#### [RECORDS FOR THIS EXERCISE]
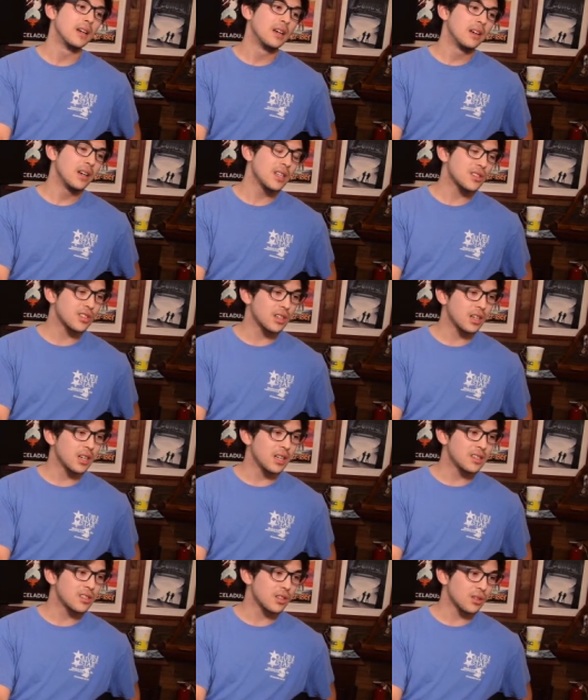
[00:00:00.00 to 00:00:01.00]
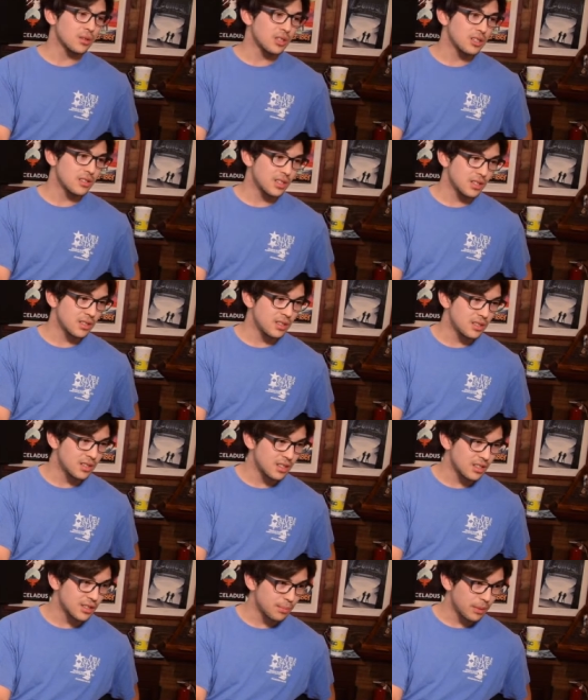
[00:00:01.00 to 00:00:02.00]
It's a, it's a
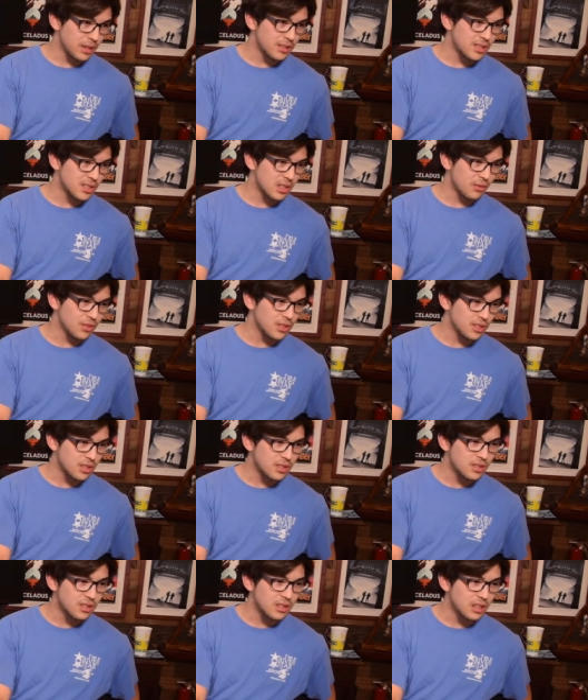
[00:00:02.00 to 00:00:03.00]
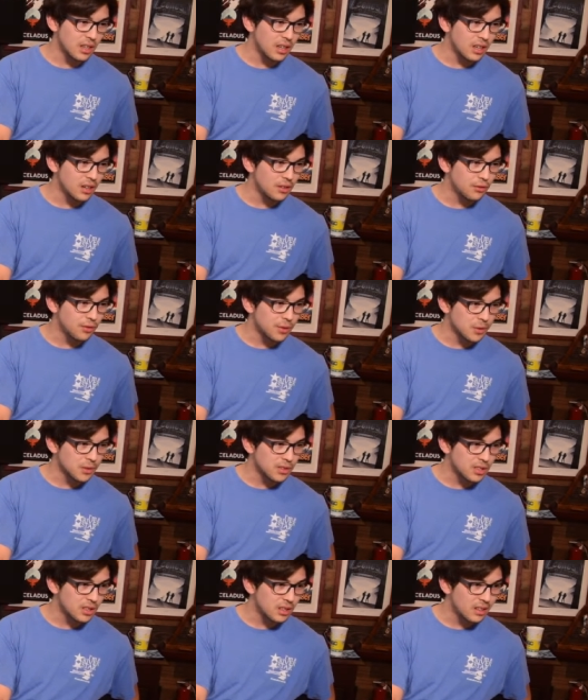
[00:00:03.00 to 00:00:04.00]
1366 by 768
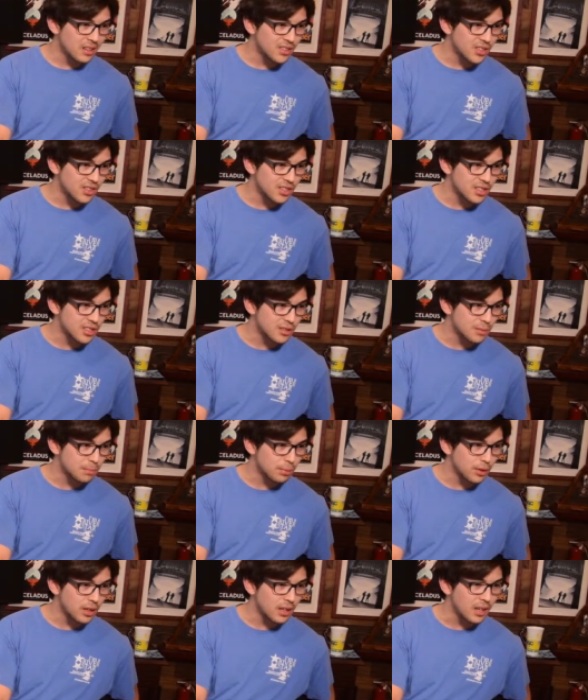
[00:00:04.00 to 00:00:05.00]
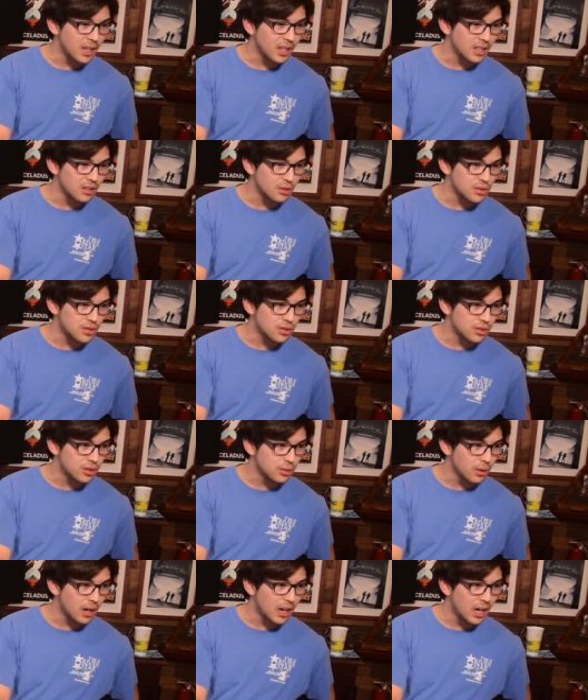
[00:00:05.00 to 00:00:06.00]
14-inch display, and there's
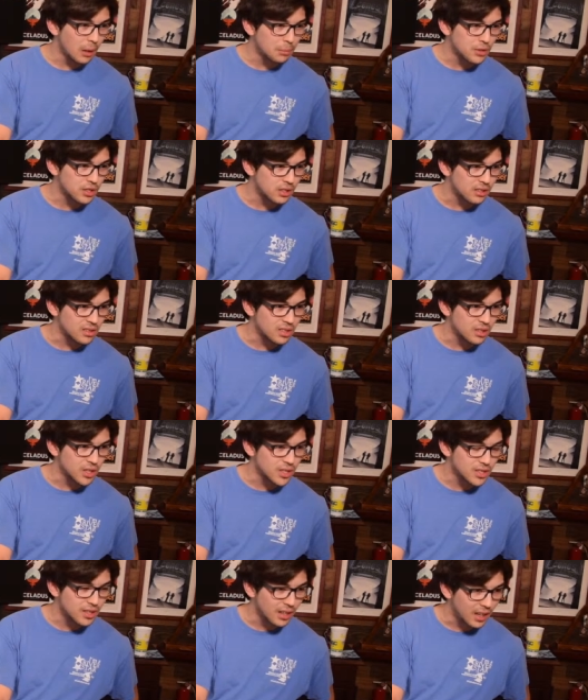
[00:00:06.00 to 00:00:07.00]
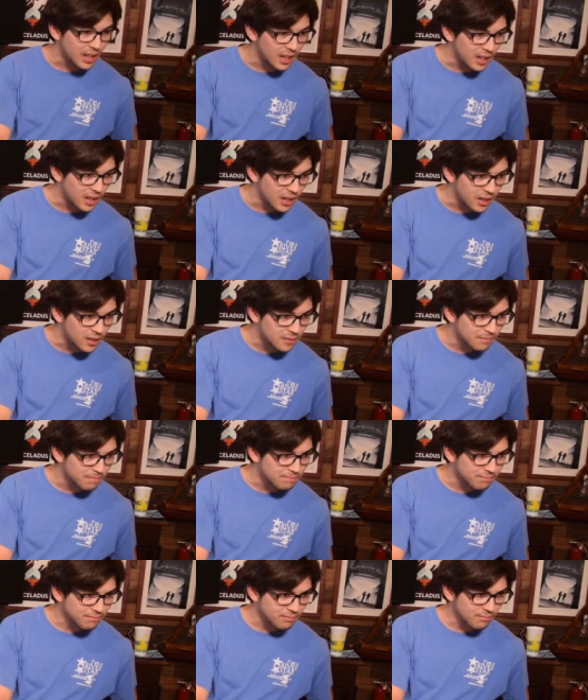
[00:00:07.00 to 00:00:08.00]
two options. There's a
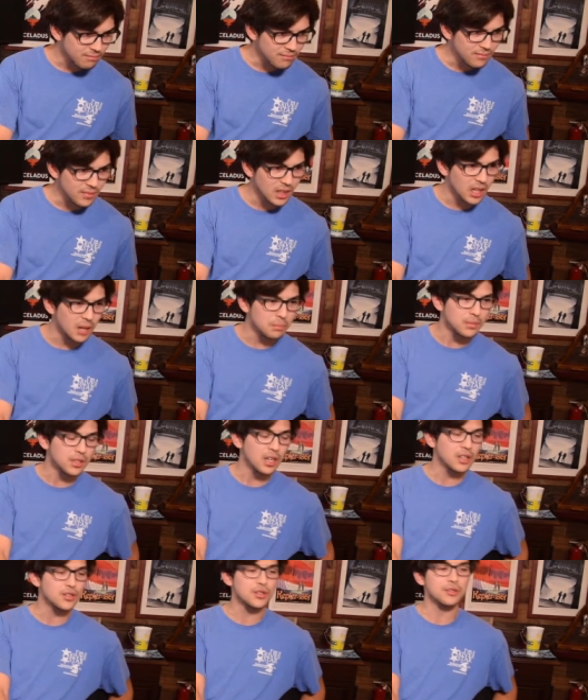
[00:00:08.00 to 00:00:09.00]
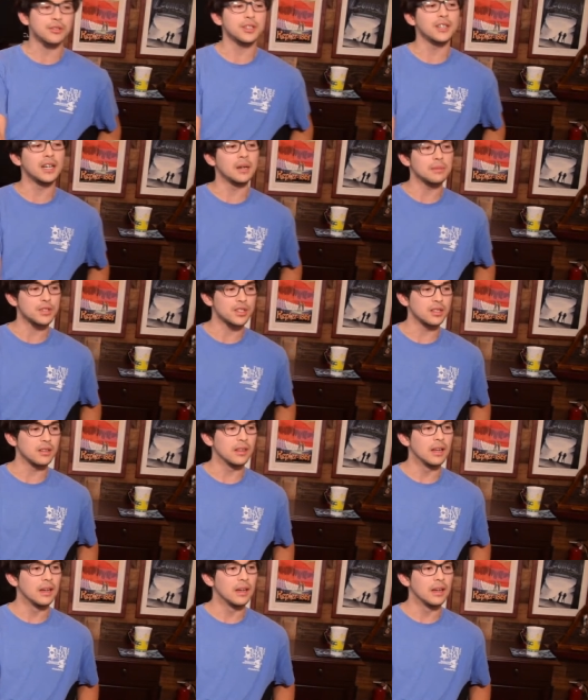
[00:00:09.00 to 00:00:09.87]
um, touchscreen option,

#### [AIM OF THE TASK]
Every record above must be repeated exactly, with the pictures dropped.

#### [WRITTEN RESPONSE]
[00:00:00.00 to 00:00:01.00]
[00:00:01.00 to 00:00:02.00]
It's a, it's a
[00:00:02.00 to 00:00:03.00]
[00:00:03.00 to 00:00:04.00]
1366 by 768
[00:00:04.00 to 00:00:05.00]
[00:00:05.00 to 00:00:06.00]
14-inch display, and there's
[00:00:06.00 to 00:00:07.00]
[00:00:07.00 to 00:00:08.00]
two options. There's a
[00:00:08.00 to 00:00:09.00]
[00:00:09.00 to 00:00:09.87]
um, touchscreen option,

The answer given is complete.